As the internet is open to anyone, no guarantees can be provided that malicious users will not breach the applied technical and organizational measures, gaining in this way access to personal data.


Only authorized personnel has access to personal data during working hours. Personal data protection of both users and visitors of our website and the respect for an individual’s privacy in the web is considered to be a self-evident commitment for us.

All the employees and collaborators of the Company on personal data processing are notified of the present privacy policy and our motto for a secure and legal personal data processing and are committed to it.





You can exercise the following rights provided that they do not breach the contractual obligations of our online shop as well as our compliance with National and European Law.

·         Request that a copy of your data be stored on our server

·         Request  that a specific item of  personal information be corrected in case it is false or has changed

·         Request that your personal data be erased

·         Request that we stop processing your personal data or restrict their processing

·         Request that your personal data be transferred into another company or carrier

·         Withdraw your consent, if provided to us (eg. when subscribed in our newsletter)



You can contact us via e-mail: [email protected]

Or in writing to the address: 26, Karypi Street, 54624, Thessaloniki, Greece

Or in person, 26, Karypi Street, 54624, Thessaloniki, Greece


We will contact you within 30 days upon receipt of your request.

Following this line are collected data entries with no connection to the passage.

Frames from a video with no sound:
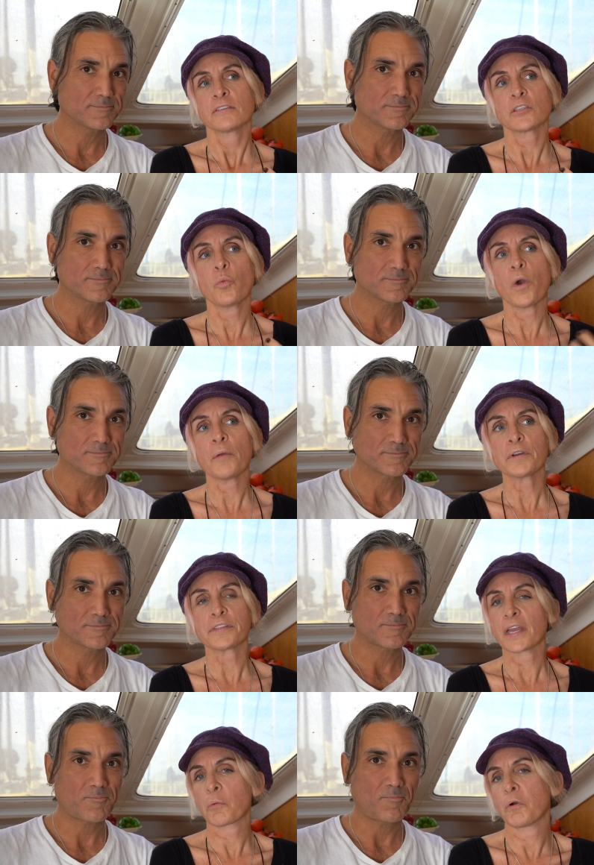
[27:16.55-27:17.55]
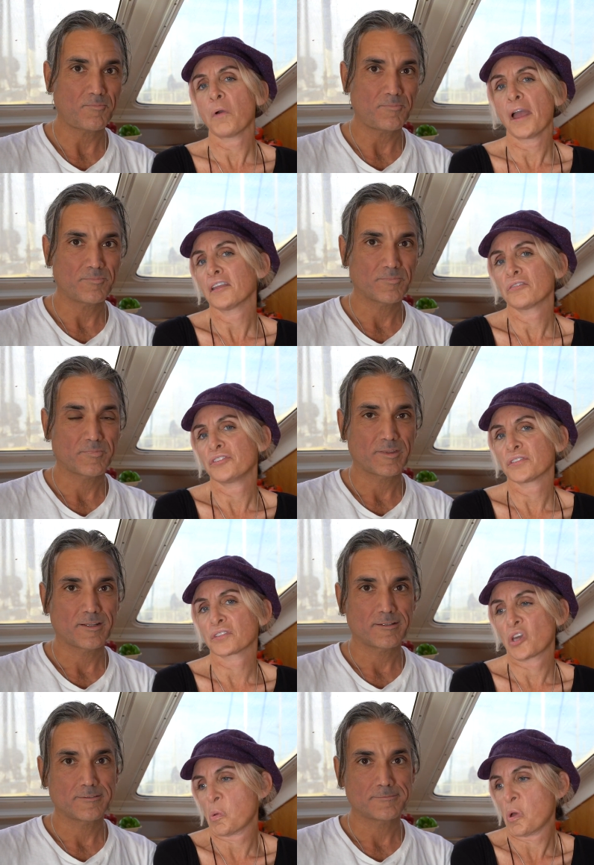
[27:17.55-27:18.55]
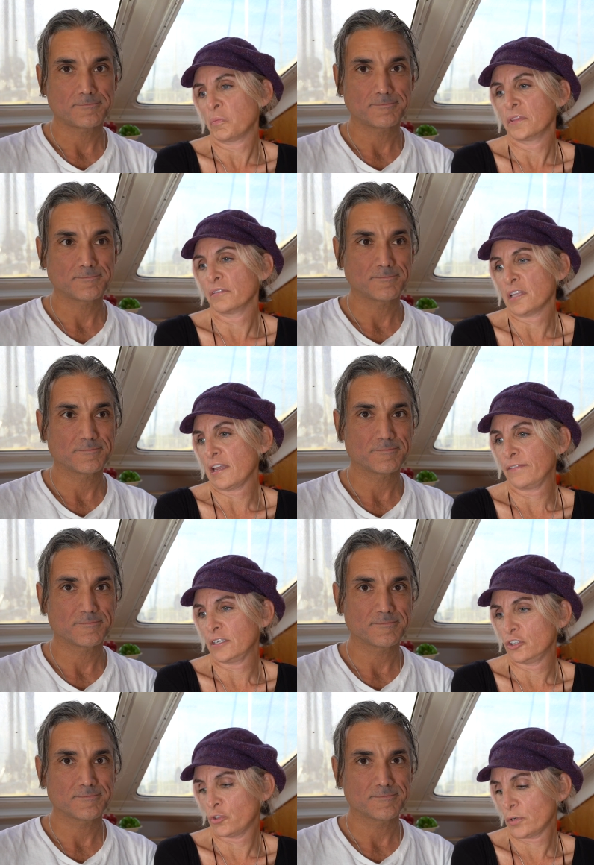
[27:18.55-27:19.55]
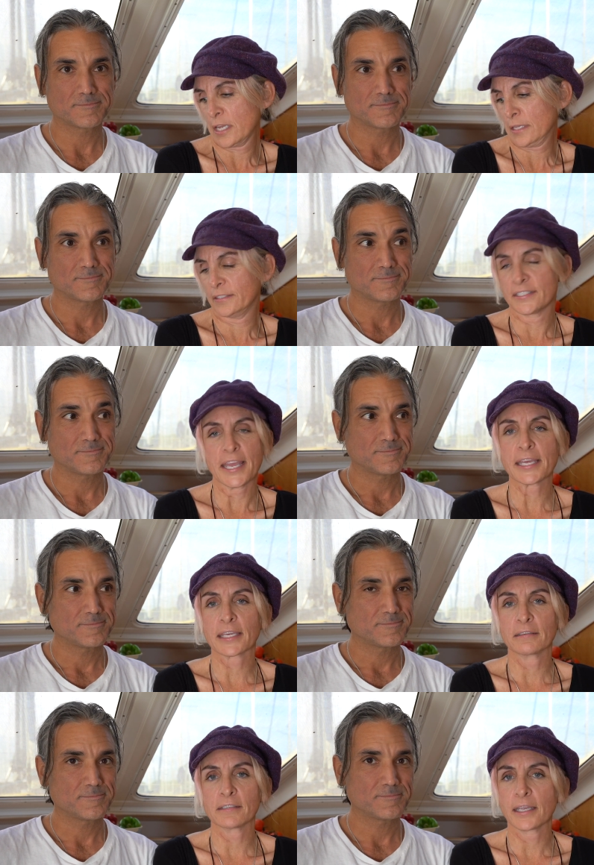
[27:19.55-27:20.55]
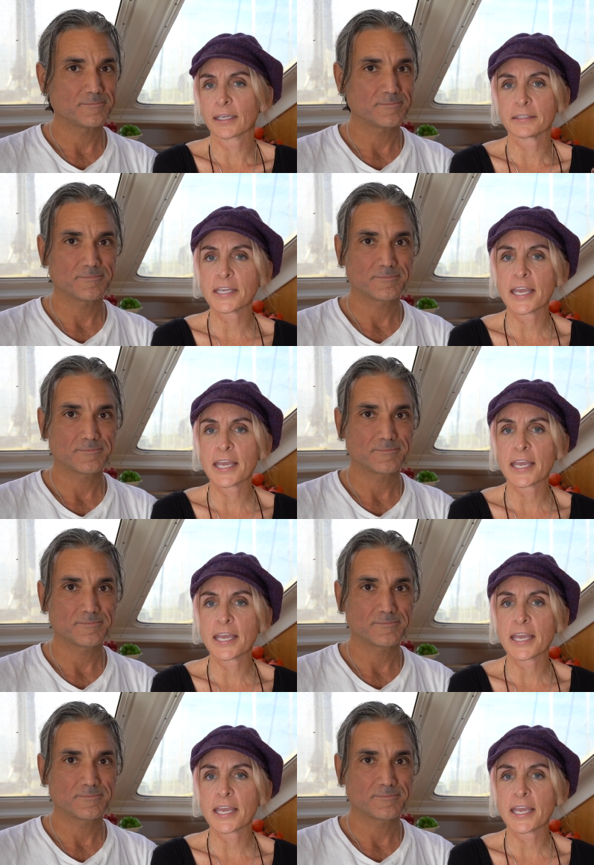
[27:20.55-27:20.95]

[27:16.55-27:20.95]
Speaker 1: So one would think, well, why don't you just go on with your life and enjoy it and take and take and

If you consider that your personal data protection has been violated in any way, you can contact DPA.

You can file a complaint in the following ways:

·         Electronically via e-mail to: [email protected]

·         In their website: www.dpa.gr

·         By post in the DPA headquarters: 1-3, Kifisias Ave, 11523, Athens

·         In person in the DPA headquarters (1st floor) 9.00-13.00

·         By fax: +02106475628






The company reserves the right to modify the present Privacy Policy at any time. The revised edition will always be listed in our website (kapa26artwork.com). It is recommended that you frequently check the Privacy Policy in order to ensure that you comply with the modifications.


The use of this document is subject to the company’s property rights and it is forbidden to third parties to reproduce it or display it through the internet or to use it in any way, either as a whole or part of it.